When the brachial plexus roots are involved, it will produce Pancoast syndrome; involvement of sympathetic fibers as they exit the cord at T1 and ascend to the superior cervical ganglion will produce Horner's syndrome. SpringerPlus. A second, 12 mm × 4 cm uncovered stent was advanced over the right basilic vein Amplatz wire. Patient’s clinical appearance after being intubated. The signed consent was uploaded to the institution’s electronic medical record and is available upon request.

2015). Epub 2017 Dec 26. COVID-19 is an emerging, rapidly evolving situation. The compression extended to the origin of the innominate vein. Radiol Case Rep 10(1):991, Seligson MT, Surowiec SM (2019) Superior Vena Cava Syndrome. Amit Ramjit. The stents were subsequently dilated using a 14 mm × 6 cm angioplasty balloon. Diagnosis of Pancoast tumor is usually made after evaluating clinical symptoms and imaging.
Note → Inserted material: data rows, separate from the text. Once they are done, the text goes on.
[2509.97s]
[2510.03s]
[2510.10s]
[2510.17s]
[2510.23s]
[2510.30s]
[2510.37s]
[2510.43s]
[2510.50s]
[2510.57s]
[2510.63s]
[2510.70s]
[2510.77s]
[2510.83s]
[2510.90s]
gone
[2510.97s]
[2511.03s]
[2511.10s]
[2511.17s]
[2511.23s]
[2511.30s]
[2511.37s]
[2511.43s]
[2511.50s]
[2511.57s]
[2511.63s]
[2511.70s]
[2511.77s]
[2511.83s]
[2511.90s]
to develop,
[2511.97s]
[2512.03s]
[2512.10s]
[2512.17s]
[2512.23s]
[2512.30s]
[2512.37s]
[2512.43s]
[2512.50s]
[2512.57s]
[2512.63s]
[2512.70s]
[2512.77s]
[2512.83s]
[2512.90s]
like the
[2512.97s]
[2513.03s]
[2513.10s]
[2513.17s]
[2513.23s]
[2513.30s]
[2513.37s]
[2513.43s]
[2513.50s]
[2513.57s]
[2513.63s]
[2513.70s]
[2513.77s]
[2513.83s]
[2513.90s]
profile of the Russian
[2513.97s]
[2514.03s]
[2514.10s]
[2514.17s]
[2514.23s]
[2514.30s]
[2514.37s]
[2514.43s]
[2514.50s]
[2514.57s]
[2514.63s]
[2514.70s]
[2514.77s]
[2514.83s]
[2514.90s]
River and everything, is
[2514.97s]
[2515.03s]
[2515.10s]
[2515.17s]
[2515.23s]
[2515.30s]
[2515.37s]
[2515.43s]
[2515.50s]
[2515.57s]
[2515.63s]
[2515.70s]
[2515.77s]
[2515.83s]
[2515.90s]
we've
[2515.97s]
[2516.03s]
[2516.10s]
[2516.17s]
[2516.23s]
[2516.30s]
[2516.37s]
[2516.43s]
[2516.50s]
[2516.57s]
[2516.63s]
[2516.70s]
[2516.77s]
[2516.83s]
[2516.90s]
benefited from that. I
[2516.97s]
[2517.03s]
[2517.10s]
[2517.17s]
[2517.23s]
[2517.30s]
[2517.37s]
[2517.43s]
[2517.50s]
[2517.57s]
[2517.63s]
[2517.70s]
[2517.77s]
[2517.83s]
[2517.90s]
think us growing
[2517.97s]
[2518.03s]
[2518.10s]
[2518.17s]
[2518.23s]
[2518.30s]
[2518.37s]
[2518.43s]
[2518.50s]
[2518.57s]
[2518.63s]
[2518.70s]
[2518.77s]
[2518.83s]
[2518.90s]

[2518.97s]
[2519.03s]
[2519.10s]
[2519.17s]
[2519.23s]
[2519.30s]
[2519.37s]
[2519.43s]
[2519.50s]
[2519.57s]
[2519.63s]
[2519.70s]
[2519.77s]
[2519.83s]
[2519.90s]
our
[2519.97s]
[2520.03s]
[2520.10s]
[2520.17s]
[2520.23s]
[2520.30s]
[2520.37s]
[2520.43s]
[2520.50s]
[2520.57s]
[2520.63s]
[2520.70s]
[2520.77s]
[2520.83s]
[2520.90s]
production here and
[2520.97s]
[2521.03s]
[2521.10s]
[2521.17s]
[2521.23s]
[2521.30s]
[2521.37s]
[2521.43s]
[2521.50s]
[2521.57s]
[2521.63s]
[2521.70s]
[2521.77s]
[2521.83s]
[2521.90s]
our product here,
Emerg Med Clin North Am. Interventional radiology was consulted for endovascular management of SVC syndrome. 1974). Filling defects were seen in the innominate veins with multiple venous collateral vessels, suggestive of SVC syndrome. This allows rapid dubulking of thrombus to prevent iatrogenic pulmonary emboli.  | 

The patient was treated with rheolytic thrombectomy for approximately 47 s and 10 mm balloon angioplasty. Due to the extensive thrombus burden and pre-existing pulmonary compromise, the decision was made to perform pharmacothrombolysis prior to establishing outflow. Correspondence to J Med Vasc. The patient began vomiting multiple times and had a possible brief syncopal episode while vomiting and lacerated the bridge of her nose on the commode. USA.gov. The patient was transitioned to apixaban and discharged on hospital day 10. Find NCBI SARS-CoV-2 literature, sequence, and clinical content: https://www.ncbi.nlm.nih.gov/sars-cov-2/. 1998). 2010). CVIR Endovascular Catheter directed thrombolysis has high clinical success and long-term patency. PubMed Google Scholar. Salmi R(1), Gaudenzi P, Di Todaro F, Morandi P, Nielsen I, Manfredini R. Small perforations can occur which can be managed with prolonged balloon inflation. In superior vena cava syndrome, obstruction of the superior vena cava by a tumor (mass effect) causes facial swelling cyanosis and dilatation of the veins of the head and neck.